1 Introduction

Magnetic resonance spectroscopic imaging (MRSI) is an in-vivo clinical imaging modality which detects nuclear magnetic resonance signals produced by nuclei in living tissues. Quantification of this signal amplitude generates metabolic maps which show the concentration of metabolites in the sample being investigated. Accurate quantification of these metabolites is important for diagnosis of brain tumor and other in-vivo diseases. For this purpose, a common practice in the MRS community has been to use non-linear spectral fitting tools such as the LCModel [5], TARQUIN [9], AMARES [8] and ProFit [7] amongst which the LCModel is regarded as the gold standard fitting tool. In this study, we present an alternative to the non-linear model fitting using a machine learning approach.

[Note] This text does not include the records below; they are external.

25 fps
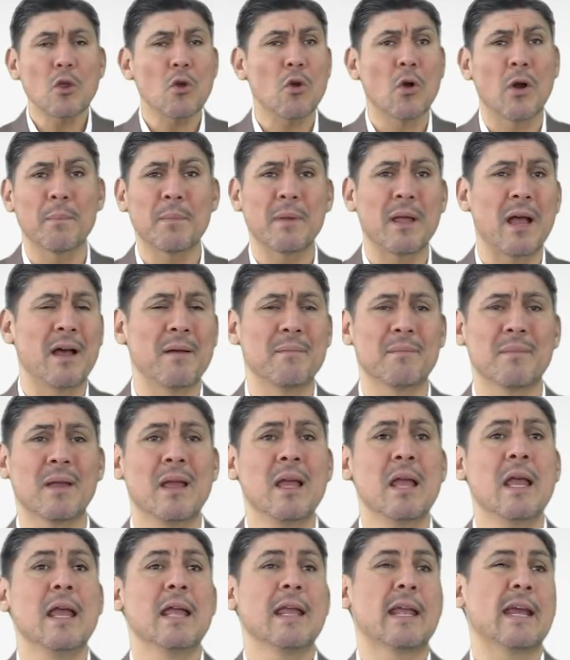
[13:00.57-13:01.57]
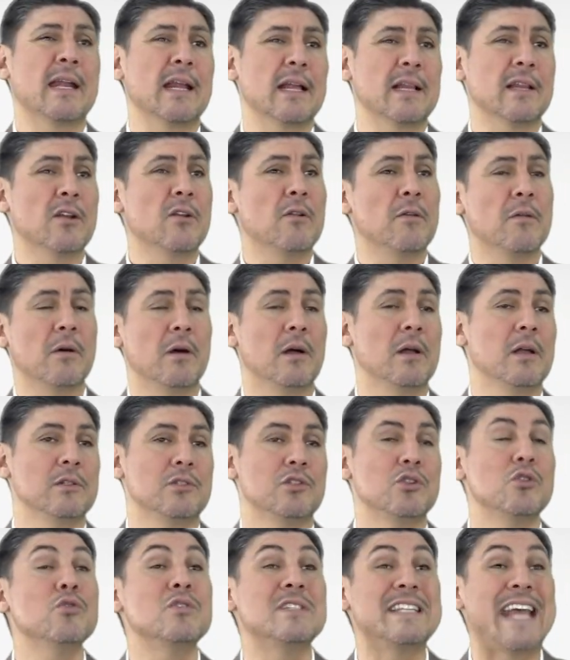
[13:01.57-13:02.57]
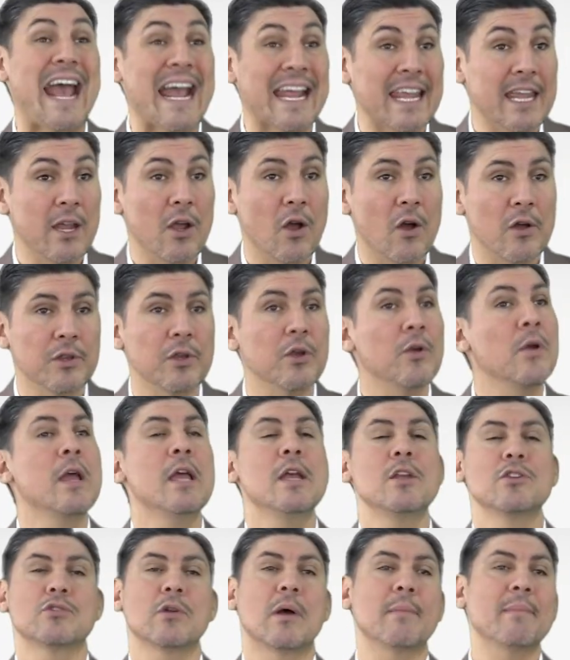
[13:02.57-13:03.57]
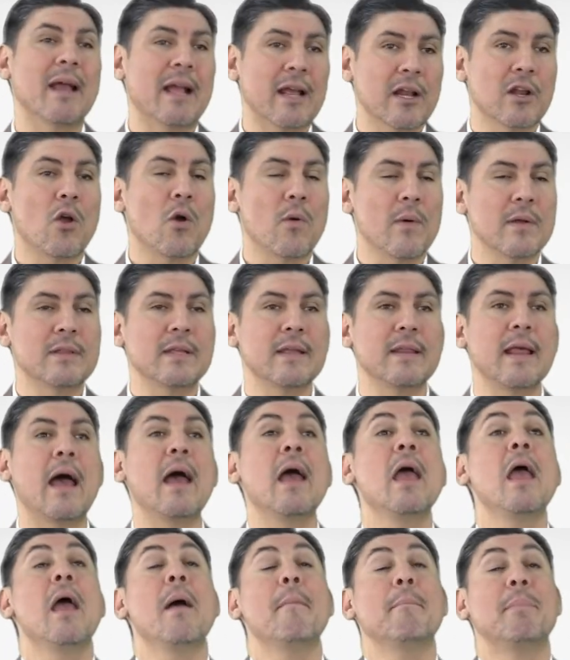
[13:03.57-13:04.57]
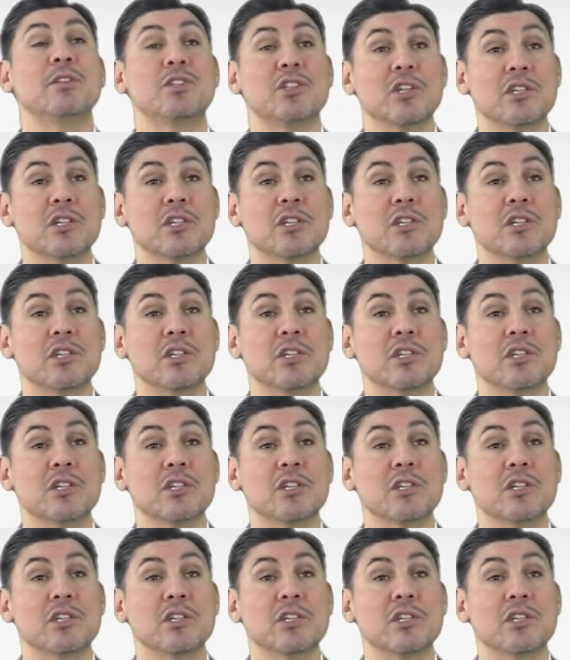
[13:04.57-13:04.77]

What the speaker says: I'm getting a little too techie on you, so I'm not going to go into that, but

Non-linear Model Fitting. The LCModel software uses a linear combination of metabolite basis spectra set to model the spectral measurement in the frequency domain. It also uses smoothing splines to model the baseline signals and subsequently fits the parameters of the basis set using a non-linear optimisation. LCModel incorporates the prior knowledge of the data while modeling the fit and this ensures robustness in the model leading to estimation of the spectral parameters such as concentration of metabolites. Some of the drawbacks of this non-linear fitting model are: (1) Metabolite quantification can be time-consuming depending on the dataset size and requires a lot of manual parameter tuning. (2) The error in estimating parameters is lower if high SNR spectra are used since the non-linear voxel-wise fitting to noisy data leads to a high amount of local minima and subsequent inaccuracy in quantification [3, 4].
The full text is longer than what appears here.